Personale

Il danno erariale per violazione dell'obbligo di esclusività non può essere desunto dagli incarichi extra non autorizzati

Deve risultare che l'impiegato non ha regolarmente assolto agli obblighi derivanti dal contratto di lavoro

di Claudio Carbone

Il pregiudizio erariale per lo svolgimento di attività economiche e/o professionali che risultano incompatibili con l'attività lavorativa di pubblico impiego, ancorché non autorizzate deve essere sempre provato dalla Pa. Con riferimento a tale ipotesi, l'articolo 63 del Dpr 3/57 prevede una previa diffida del datore di lavoro volta a far cessare l'incompatibilità e, solo in caso di inottemperanza alla diffida, la decadenza dell'impiego. Di conseguenza, in tale lasso di tempo, per far valere la responsabilità deve risultare che l'impiegato non ha regolarmente assolto agli obblighi derivanti dal contratto di lavoro. È quanto deciso dalla Sezione Giurisprudenziale della Campania con la sentenza n. 3/2023 per la citazione in giudizio di un docente per sentirlo condannare al pagamento, in favore dell'Università, di una somma di denaro in relazione a diversi addebiti.

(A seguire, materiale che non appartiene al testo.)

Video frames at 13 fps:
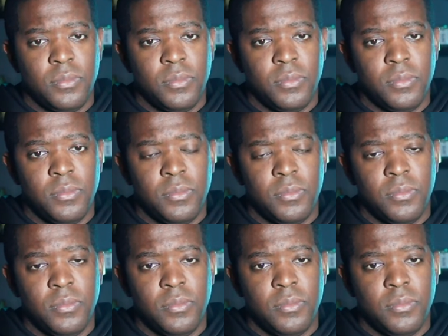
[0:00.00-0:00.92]

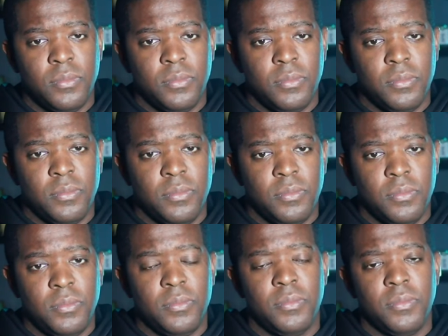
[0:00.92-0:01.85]

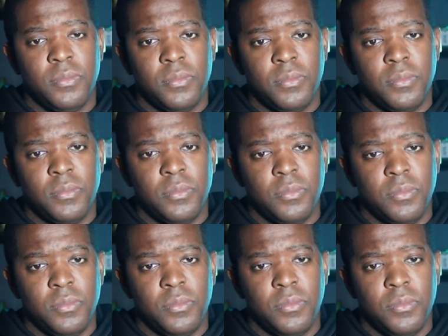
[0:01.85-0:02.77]

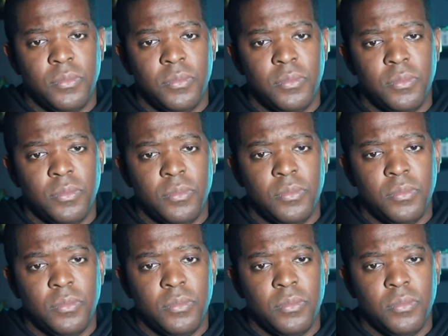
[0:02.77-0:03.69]
(not speaking)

La contestazione traeva origine dall'attività investigativa denominata "Magistri" svolta della Guardia di Finanza e finalizzata a verificare a campione violazioni dello status giuridico di professori in regime di tempo pieno e di esclusività presso atenei pubblici. Nel corso delle relative indagini, a seguito dei controlli effettuati sui professori titolari di partita Iva e di cariche societarie, la Procura contestava due distinte voci di danno per la sussistenza di tutti gli elementi costitutivi della responsabilità erariale: il rapporto di servizio, l'antigiuridicità delle condotte attive ed omissive, l'elemento soggettivo doloso con intenzionale occultamento e illecito arricchimento, il danno e il nesso di causalità tra condotta e danno.

Una prima voce di danno principale, pari al totale lordo complessivo dei compensi non riversati, discendente dalla violazione dell'obbligo di riversamento dei compensi ottenuti da attività extra istituzionali non previamente autorizzate, è stata confermata. È risultato che le attività contestate rivestissero il carattere libero-professionale, in ragione della loro remuneratività, continuatività, assiduità e sistematicità. Una seconda voce di danno che riguardava la violazione delle regole sul tempo pieno, data dall'assunzione di carica di co-amministratore e socio paritario nella Srl, in relazione all'effettivo svolgimento di attività incompatibile con il regime di tempo pieno, non è stata confermata in mancanza di prove.

Il Collegio ha ravvisato che la sussistenza di un danno erariale conseguente alla violazione dell'obbligo di esclusività e di fedeltà non possa essere automaticamente desunta in base allo svolgimento di incarichi extra istituzionali non autorizzati o non autorizzabili, ma debba essere oggetto di specifica allegazione di parte attrice. Particolare attenzione, infine, è stata posta all'eccezione di prescrizione avanzata dal ricorrente, disattesa per le seguenti ragioni. L'articolo 1, comma 2, della legge 20/1994, dispone che: «Il diritto al risarcimento del danno si prescrive in ogni caso in cinque anni, decorrenti dalla data in cui si è verificato il fatto dannoso, ovvero in caso di occultamento doloso del danno, dalla data della sua scoperta».

Secondo la giurisprudenza contabile, tale doloso occultamento rileva non tanto sotto il profilo soggettivo (in riferimento, cioè, ad una condotta occultatrice del debitore), bensì sotto quello oggettivo (in relazione all'impossibilità dell'Amministrazione di conoscere il danno e, quindi, di azionarlo tempestivamente in giudizio ex articolo 2935 del codice civile). La Corte di legittimità, tuttavia, ha affermato che in presenza di un obbligo giuridico di informare l'ulteriore condotta dolosa del debitore/dipendente pubblico, tesa a occultare il fatto pregiudizievole, possa estrinsecarsi anche in una condotta omissiva, «quando chiaramente riguardi atti dovuti». Sicché «il doloso occultamento è requisito diverso e più grave rispetto alla mera omissione di una informazione, omissione che assume rilievo solo ove sussista un obbligo della parte di informare». Nel caso in esame non è revocabile in dubbio che il convenuto avesse un obbligo specifico, nella fattispecie disatteso, di informare il proprio datore di lavoro degli incarichi ricevuti.